## [Work required]
Every line below from the one with "[4.00-5.00s]" through the one with "What the speaker" is to be repeated exactly, with no picture among them.

Stored data entries
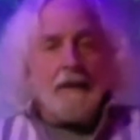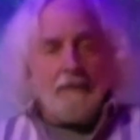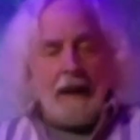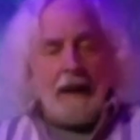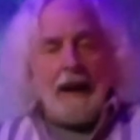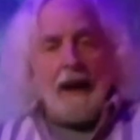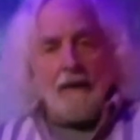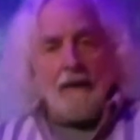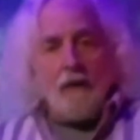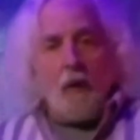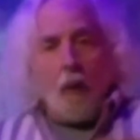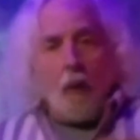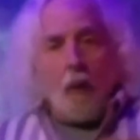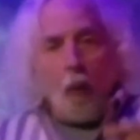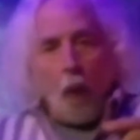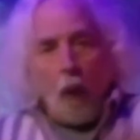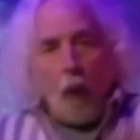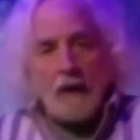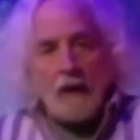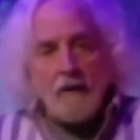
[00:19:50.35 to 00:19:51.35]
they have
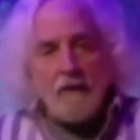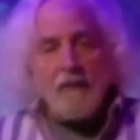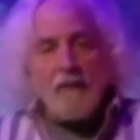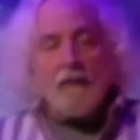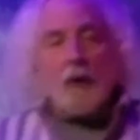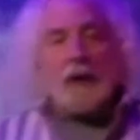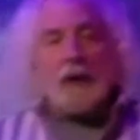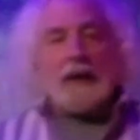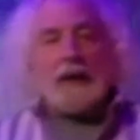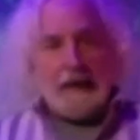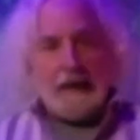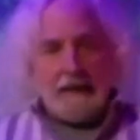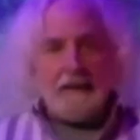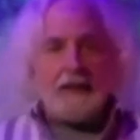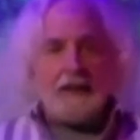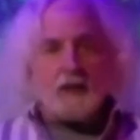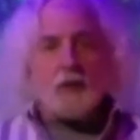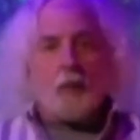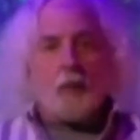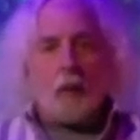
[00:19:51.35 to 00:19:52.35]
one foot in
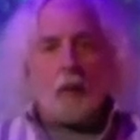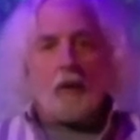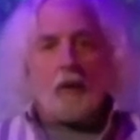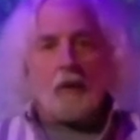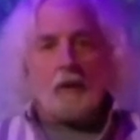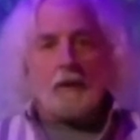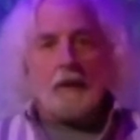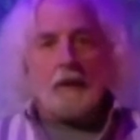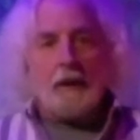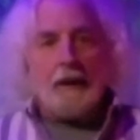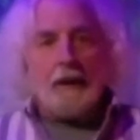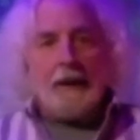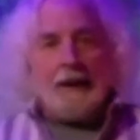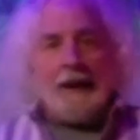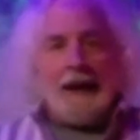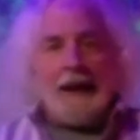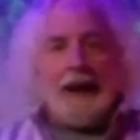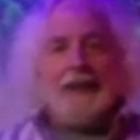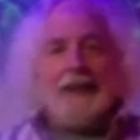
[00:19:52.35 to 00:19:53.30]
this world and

--

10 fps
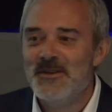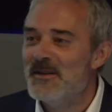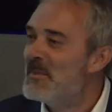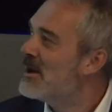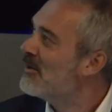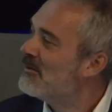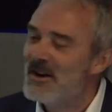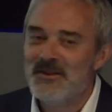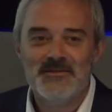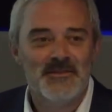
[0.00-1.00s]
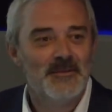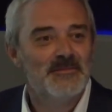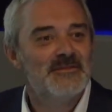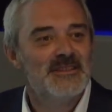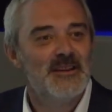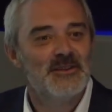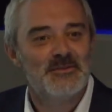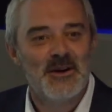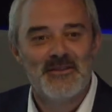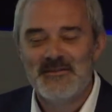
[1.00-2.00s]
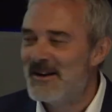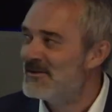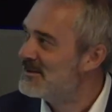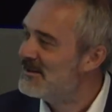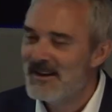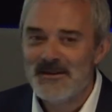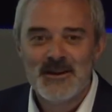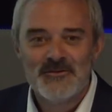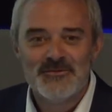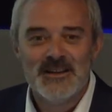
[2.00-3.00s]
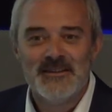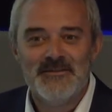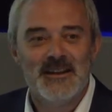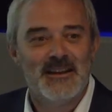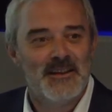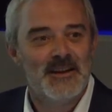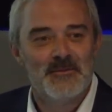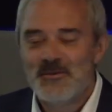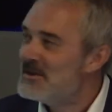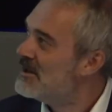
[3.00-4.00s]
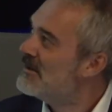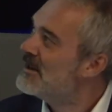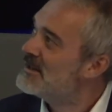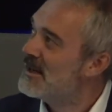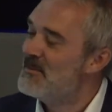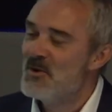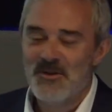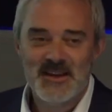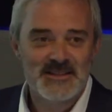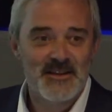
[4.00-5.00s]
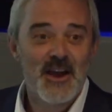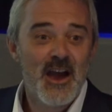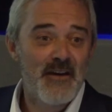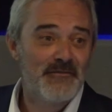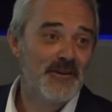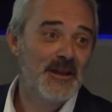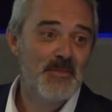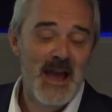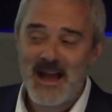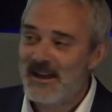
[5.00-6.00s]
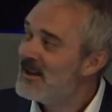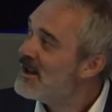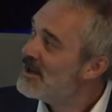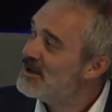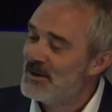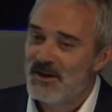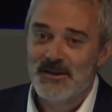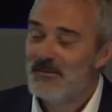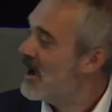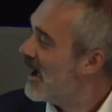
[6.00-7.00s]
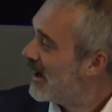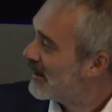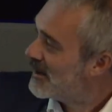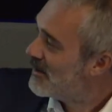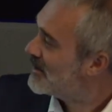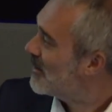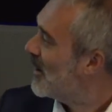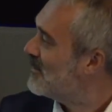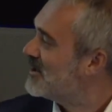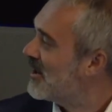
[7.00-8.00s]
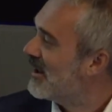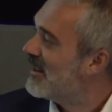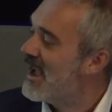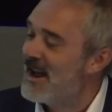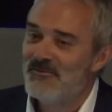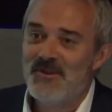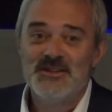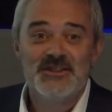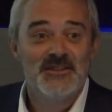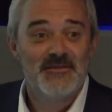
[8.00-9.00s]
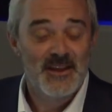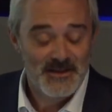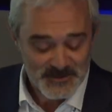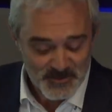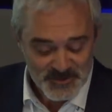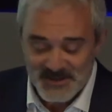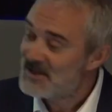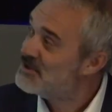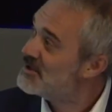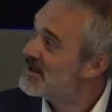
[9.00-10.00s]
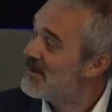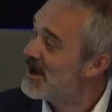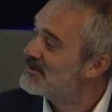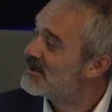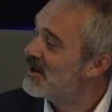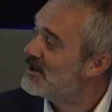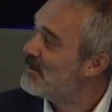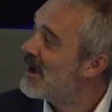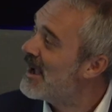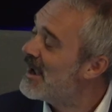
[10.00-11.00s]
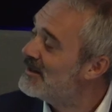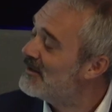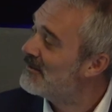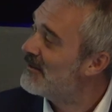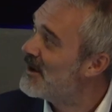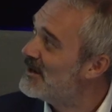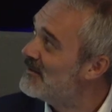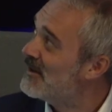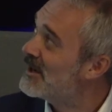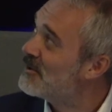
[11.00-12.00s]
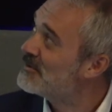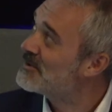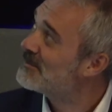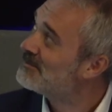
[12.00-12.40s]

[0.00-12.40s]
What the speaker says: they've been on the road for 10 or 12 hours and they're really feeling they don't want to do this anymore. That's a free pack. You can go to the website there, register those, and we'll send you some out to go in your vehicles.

## [Expected answer]
[4.00-5.00s]
[5.00-6.00s]
[6.00-7.00s]
[7.00-8.00s]
[8.00-9.00s]
[9.00-10.00s]
[10.00-11.00s]
[11.00-12.00s]
[12.00-12.40s]

[0.00-12.40s]
What the speaker says: they've been on the road for 10 or 12 hours and they're really feeling they don't want to do this anymore. That's a free pack. You can go to the website there, register those, and we'll send you some out to go in your vehicles.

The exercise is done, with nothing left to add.